◆ **WORKING DATA**

#####

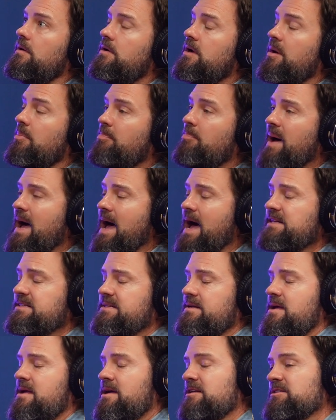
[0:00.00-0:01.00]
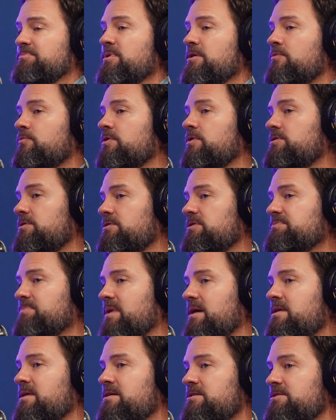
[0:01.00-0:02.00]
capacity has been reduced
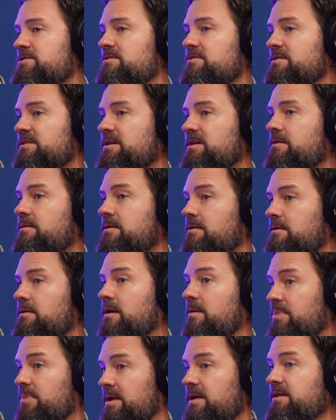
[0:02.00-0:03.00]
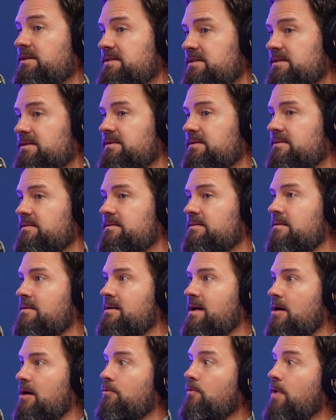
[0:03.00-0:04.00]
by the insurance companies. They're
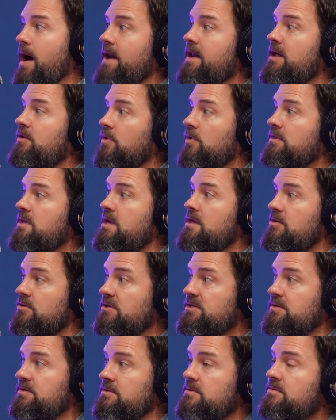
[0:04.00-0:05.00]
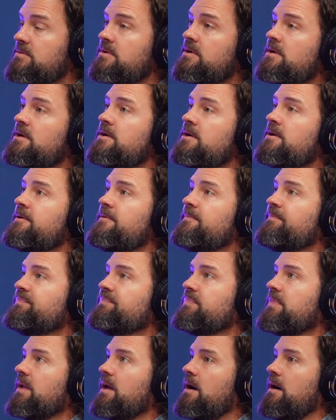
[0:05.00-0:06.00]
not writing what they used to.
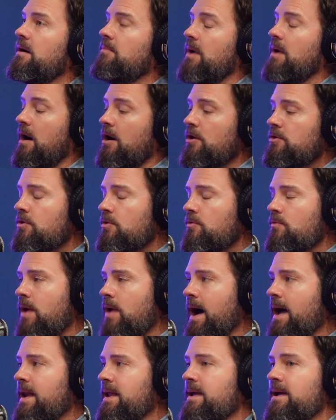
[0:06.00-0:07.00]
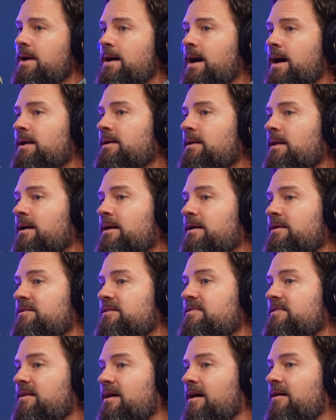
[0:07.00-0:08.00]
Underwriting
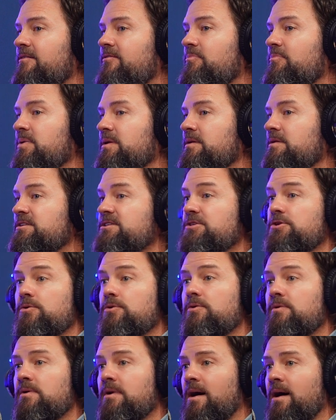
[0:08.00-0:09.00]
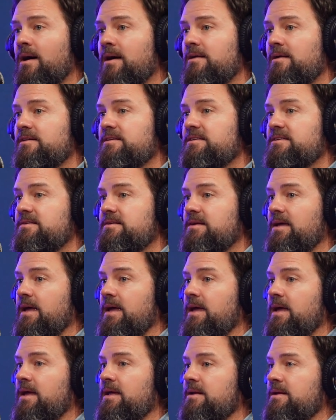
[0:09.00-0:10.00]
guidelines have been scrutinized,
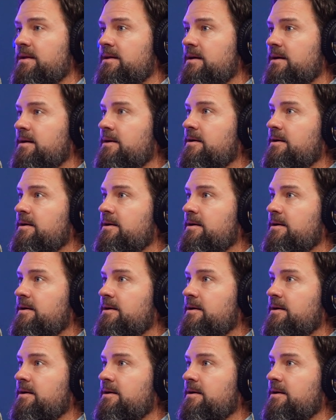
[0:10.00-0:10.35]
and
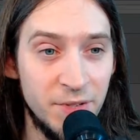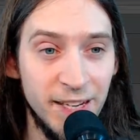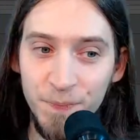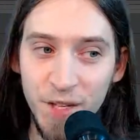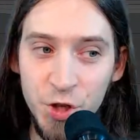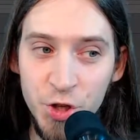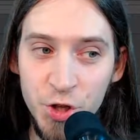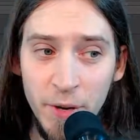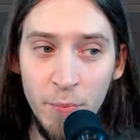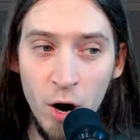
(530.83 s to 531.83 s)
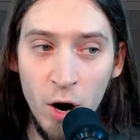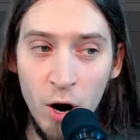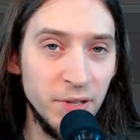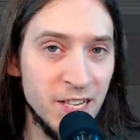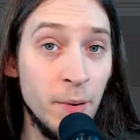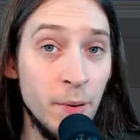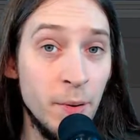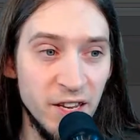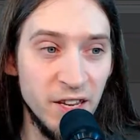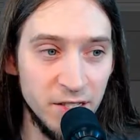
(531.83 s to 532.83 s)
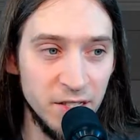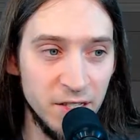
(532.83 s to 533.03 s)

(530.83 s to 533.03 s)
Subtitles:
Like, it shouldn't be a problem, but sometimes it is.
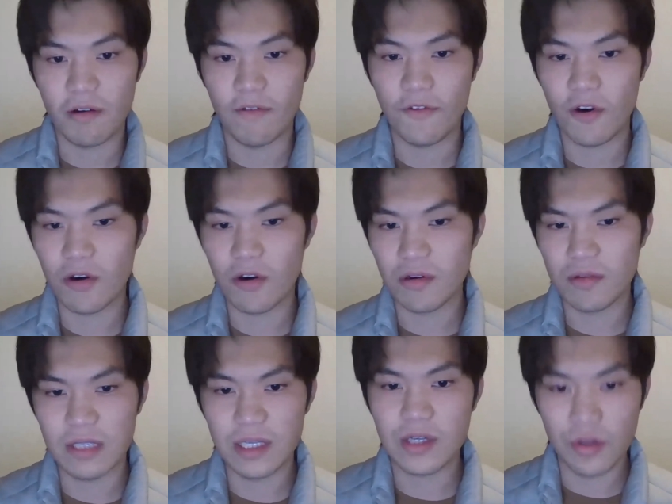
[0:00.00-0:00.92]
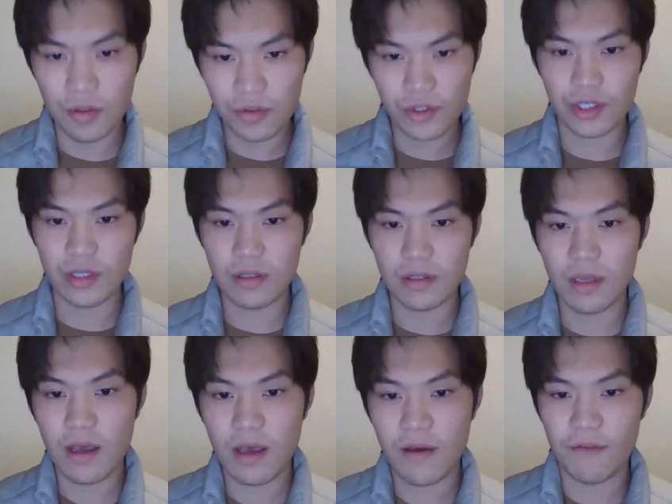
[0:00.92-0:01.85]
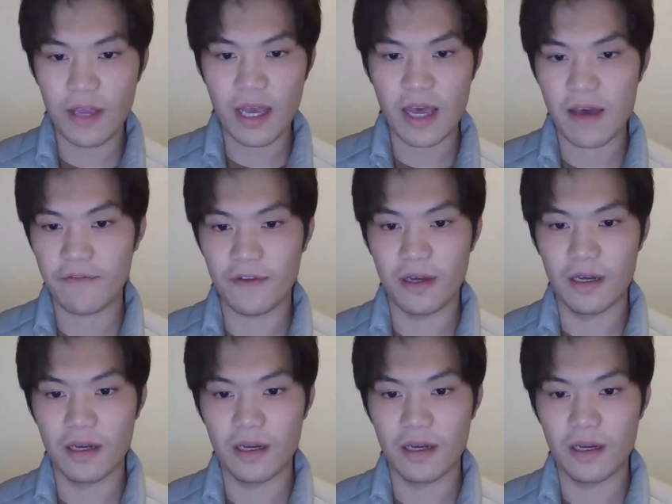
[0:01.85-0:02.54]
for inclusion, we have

#####

◆ **REQUIRED WORK**
Copy the data word for word, no pictures.

◆ **OUTPUT**
[0:00.00-0:01.00]
[0:01.00-0:02.00]
capacity has been reduced
[0:02.00-0:03.00]
[0:03.00-0:04.00]
by the insurance companies. They're
[0:04.00-0:05.00]
[0:05.00-0:06.00]
not writing what they used to.
[0:06.00-0:07.00]
[0:07.00-0:08.00]
Underwriting
[0:08.00-0:09.00]
[0:09.00-0:10.00]
guidelines have been scrutinized,
[0:10.00-0:10.35]
and
(530.83 s to 531.83 s)
(531.83 s to 532.83 s)
(532.83 s to 533.03 s)

(530.83 s to 533.03 s)
Subtitles:
Like, it shouldn't be a problem, but sometimes it is.
[0:00.00-0:00.92]
[0:00.92-0:01.85]
[0:01.85-0:02.54]
for inclusion, we have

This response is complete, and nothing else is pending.